▶ [Records for this task]:
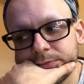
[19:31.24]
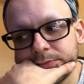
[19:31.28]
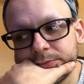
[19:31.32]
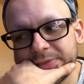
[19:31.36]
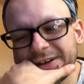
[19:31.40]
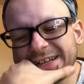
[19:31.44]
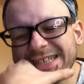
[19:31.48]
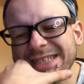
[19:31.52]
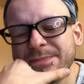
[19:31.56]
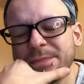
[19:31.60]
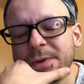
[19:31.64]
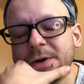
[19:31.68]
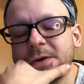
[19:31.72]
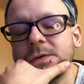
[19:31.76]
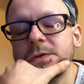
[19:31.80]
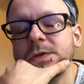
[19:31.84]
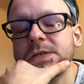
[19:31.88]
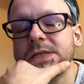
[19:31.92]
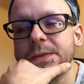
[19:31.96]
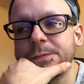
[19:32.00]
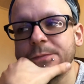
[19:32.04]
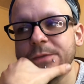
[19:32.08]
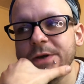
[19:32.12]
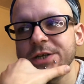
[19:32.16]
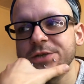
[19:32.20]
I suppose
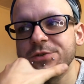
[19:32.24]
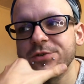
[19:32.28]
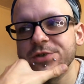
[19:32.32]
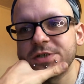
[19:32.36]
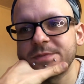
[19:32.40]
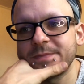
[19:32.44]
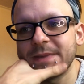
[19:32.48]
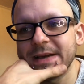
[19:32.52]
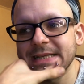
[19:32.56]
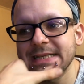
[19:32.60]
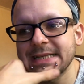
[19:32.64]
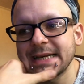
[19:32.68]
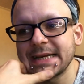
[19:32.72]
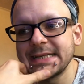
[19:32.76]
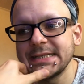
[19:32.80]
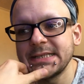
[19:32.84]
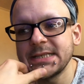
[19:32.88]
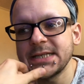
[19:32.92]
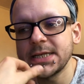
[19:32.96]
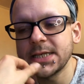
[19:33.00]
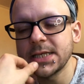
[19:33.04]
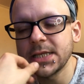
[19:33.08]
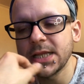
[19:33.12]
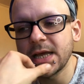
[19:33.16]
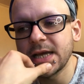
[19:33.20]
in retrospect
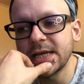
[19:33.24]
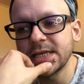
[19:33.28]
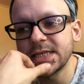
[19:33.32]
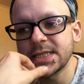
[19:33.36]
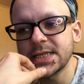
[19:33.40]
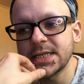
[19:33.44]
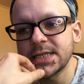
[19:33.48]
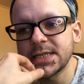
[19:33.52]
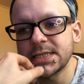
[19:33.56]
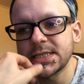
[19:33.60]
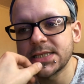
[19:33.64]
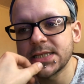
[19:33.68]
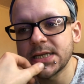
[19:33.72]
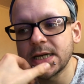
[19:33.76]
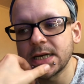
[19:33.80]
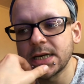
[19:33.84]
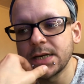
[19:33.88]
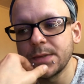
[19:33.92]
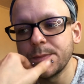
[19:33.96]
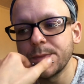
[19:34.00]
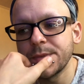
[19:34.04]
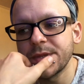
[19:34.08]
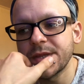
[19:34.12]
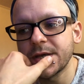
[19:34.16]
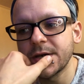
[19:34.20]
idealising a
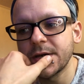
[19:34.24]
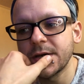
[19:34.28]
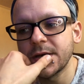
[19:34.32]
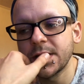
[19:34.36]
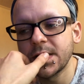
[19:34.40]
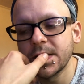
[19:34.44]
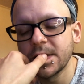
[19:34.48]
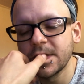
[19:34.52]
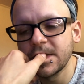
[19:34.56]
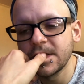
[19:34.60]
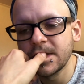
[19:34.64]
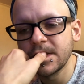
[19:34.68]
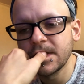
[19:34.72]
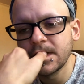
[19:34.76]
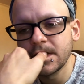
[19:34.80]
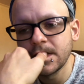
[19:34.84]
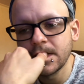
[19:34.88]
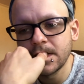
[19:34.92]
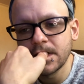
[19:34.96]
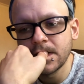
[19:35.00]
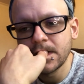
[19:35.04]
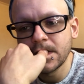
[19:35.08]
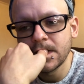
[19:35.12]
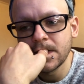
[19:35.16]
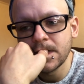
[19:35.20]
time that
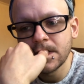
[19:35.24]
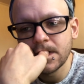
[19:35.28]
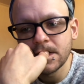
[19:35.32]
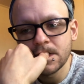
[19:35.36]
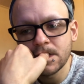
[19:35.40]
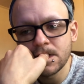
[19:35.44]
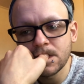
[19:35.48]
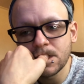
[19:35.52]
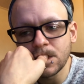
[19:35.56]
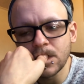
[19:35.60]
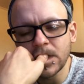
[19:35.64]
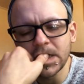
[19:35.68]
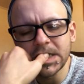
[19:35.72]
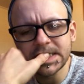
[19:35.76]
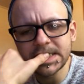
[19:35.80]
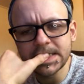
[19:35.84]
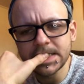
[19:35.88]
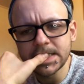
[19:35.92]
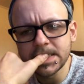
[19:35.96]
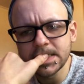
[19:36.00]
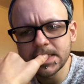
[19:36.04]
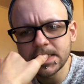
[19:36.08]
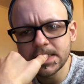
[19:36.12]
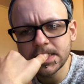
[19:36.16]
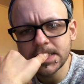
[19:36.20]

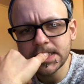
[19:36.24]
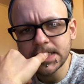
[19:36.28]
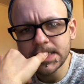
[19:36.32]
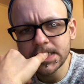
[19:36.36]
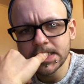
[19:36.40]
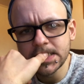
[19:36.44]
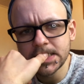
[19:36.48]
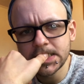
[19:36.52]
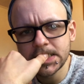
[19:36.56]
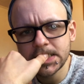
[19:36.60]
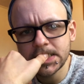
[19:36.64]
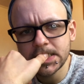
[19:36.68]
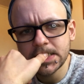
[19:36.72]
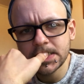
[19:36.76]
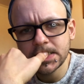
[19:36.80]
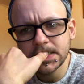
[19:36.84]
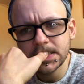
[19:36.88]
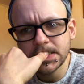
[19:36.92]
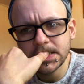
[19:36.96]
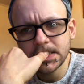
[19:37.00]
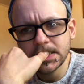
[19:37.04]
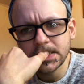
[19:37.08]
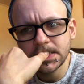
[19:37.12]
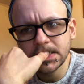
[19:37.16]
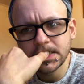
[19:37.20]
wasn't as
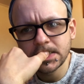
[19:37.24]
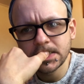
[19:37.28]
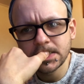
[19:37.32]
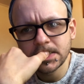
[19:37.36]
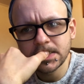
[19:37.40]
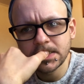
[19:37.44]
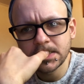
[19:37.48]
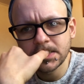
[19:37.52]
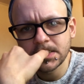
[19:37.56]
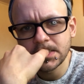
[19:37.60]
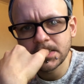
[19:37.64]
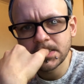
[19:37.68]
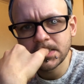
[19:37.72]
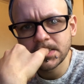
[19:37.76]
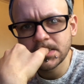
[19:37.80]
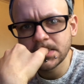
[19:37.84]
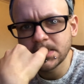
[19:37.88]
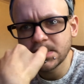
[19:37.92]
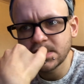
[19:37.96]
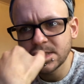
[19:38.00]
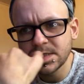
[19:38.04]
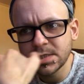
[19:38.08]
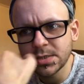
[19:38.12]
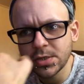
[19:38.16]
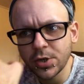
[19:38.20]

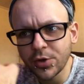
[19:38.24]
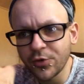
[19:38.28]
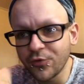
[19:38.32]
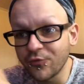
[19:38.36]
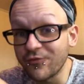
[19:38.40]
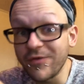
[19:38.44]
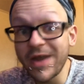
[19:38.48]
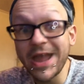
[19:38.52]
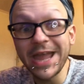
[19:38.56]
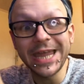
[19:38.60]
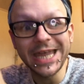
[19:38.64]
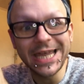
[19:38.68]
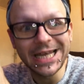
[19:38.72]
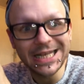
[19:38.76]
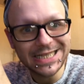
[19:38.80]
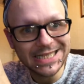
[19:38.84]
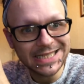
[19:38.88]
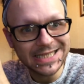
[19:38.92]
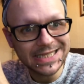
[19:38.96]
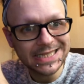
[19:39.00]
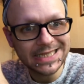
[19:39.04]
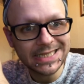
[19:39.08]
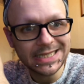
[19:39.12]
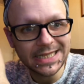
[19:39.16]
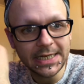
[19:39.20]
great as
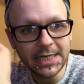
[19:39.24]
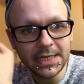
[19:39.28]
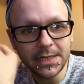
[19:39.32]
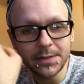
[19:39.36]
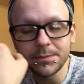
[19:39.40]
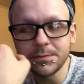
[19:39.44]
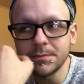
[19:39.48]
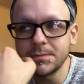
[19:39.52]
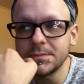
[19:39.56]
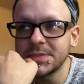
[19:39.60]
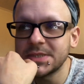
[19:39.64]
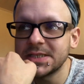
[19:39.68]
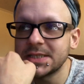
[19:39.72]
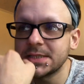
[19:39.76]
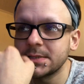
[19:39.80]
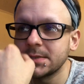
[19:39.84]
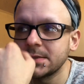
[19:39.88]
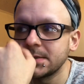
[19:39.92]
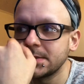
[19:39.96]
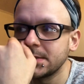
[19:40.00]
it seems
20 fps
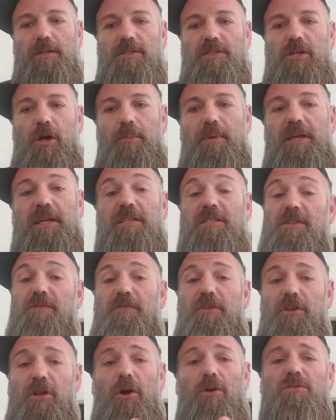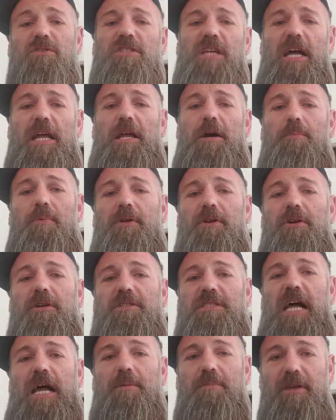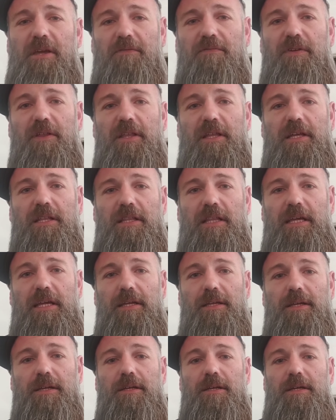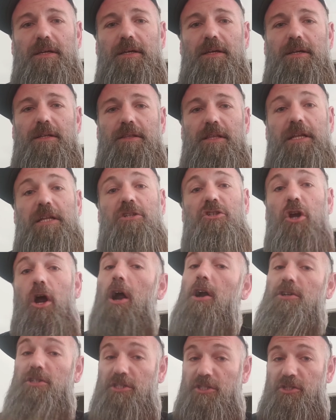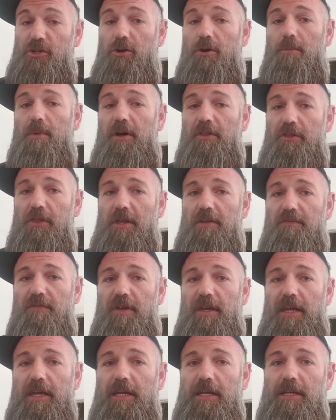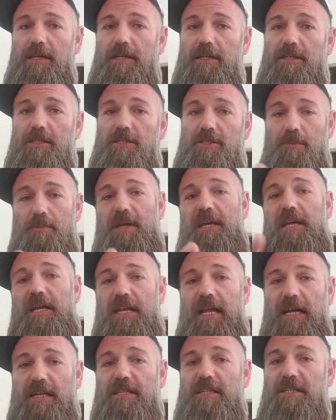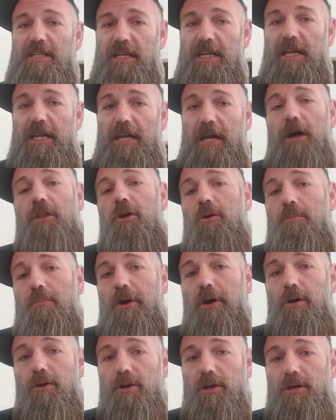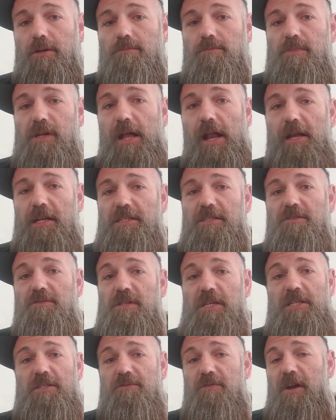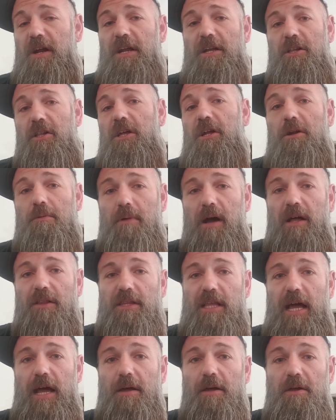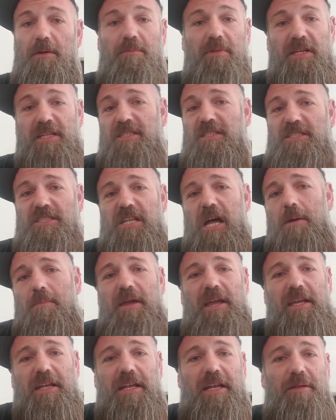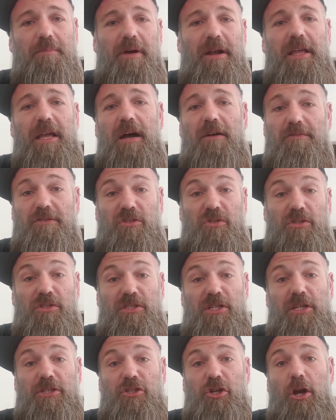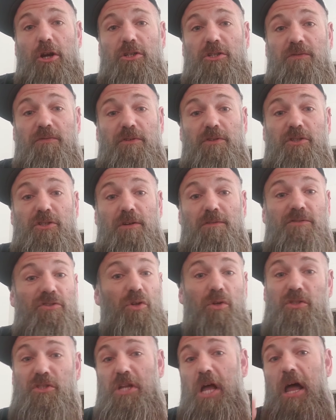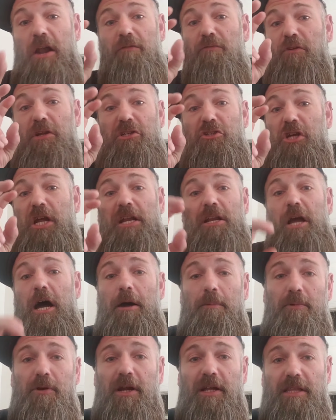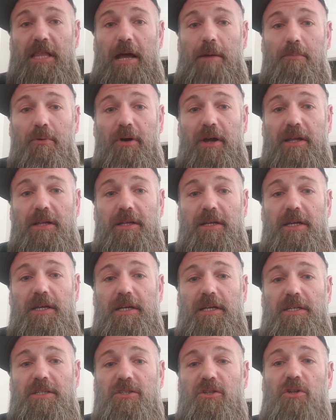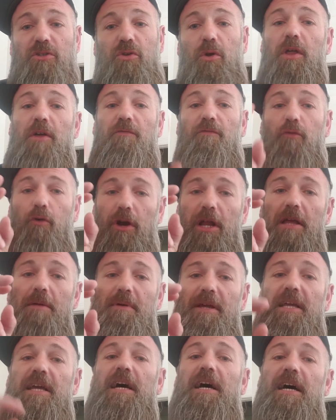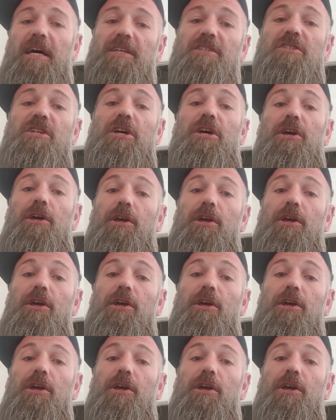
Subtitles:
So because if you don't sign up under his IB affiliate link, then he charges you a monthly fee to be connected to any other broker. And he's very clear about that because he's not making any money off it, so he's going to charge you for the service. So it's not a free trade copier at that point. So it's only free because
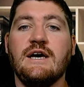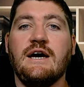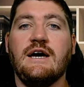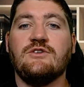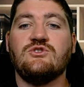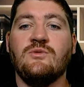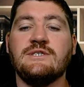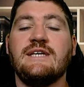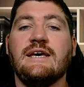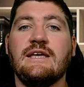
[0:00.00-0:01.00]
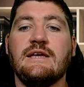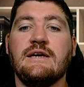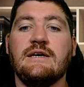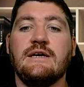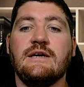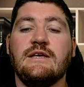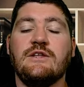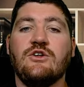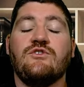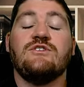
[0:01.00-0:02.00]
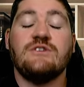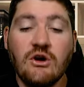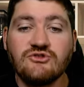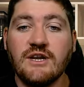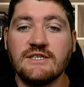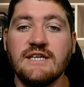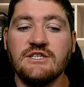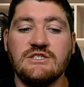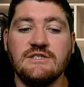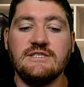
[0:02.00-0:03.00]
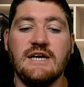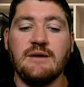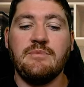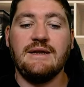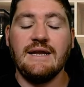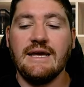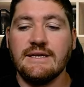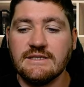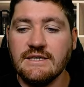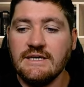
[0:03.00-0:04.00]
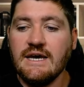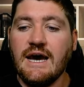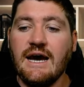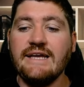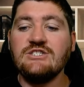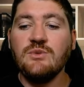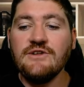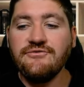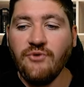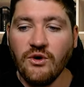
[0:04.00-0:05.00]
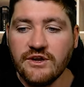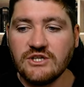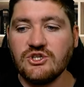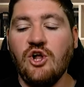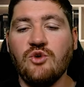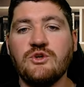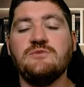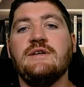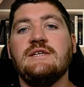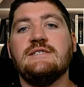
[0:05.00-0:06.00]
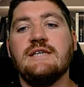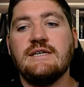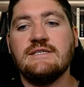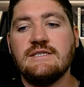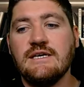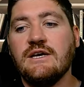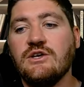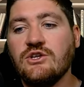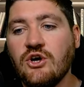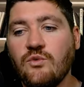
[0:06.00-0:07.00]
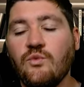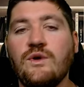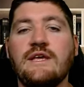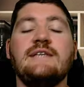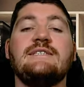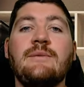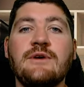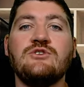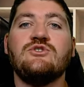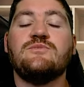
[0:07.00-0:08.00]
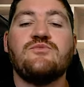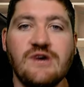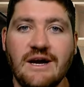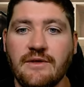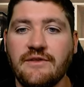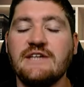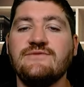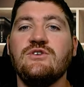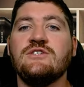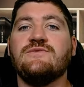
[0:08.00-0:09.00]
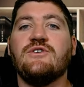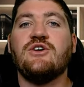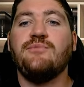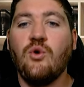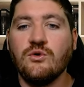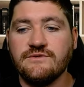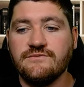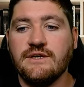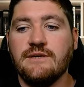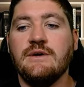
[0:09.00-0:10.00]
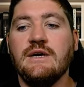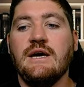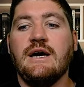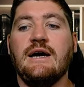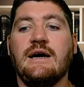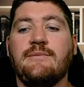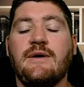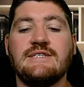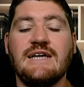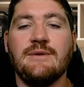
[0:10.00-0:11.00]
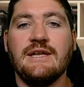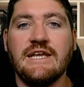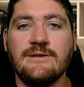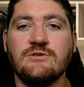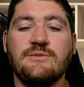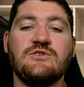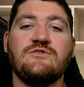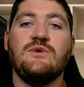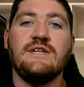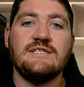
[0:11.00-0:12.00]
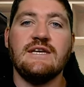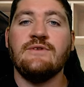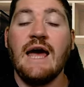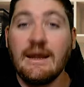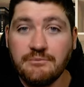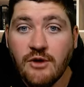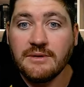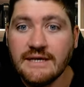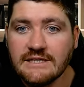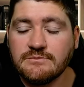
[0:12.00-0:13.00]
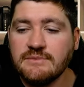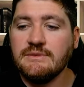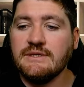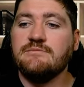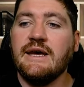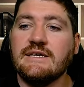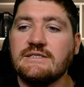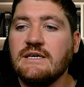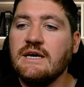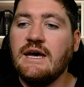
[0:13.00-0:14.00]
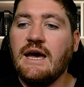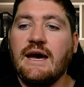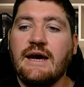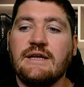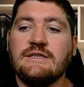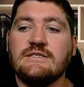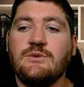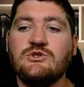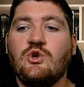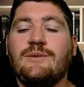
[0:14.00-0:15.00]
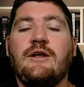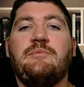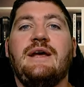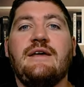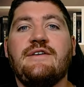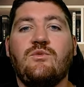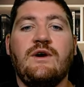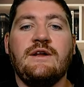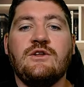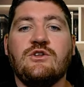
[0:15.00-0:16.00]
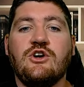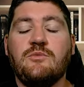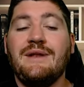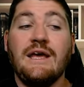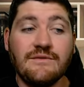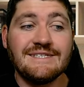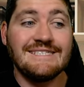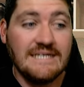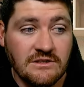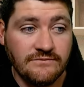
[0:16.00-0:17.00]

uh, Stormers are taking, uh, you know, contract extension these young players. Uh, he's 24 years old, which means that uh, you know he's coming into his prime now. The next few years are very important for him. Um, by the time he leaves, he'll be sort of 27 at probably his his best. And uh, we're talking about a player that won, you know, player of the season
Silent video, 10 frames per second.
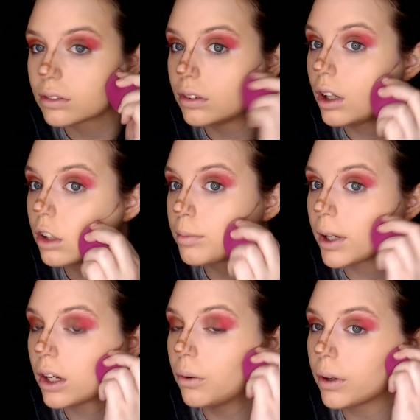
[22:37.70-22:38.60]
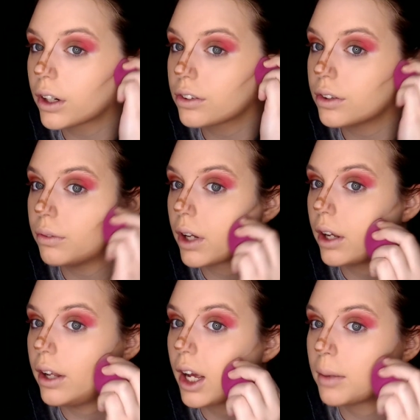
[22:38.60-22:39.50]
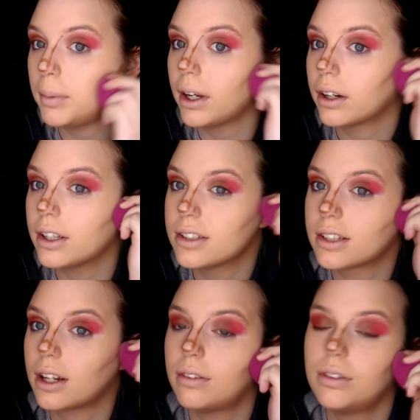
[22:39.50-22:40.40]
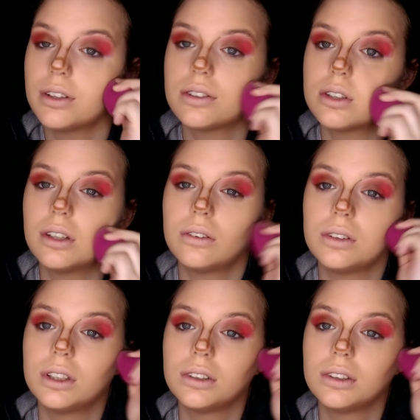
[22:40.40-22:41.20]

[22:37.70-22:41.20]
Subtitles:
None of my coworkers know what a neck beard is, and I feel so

▶ [Task objective]: Your reply must hold only the lines from the line containing "[22:39.50-22:40.40]" through the end of the records above, written out exactly, both ends included, with no pictures, please.

▶ [Task answer]:
[22:39.50-22:40.40]
[22:40.40-22:41.20]

[22:37.70-22:41.20]
Subtitles:
None of my coworkers know what a neck beard is, and I feel so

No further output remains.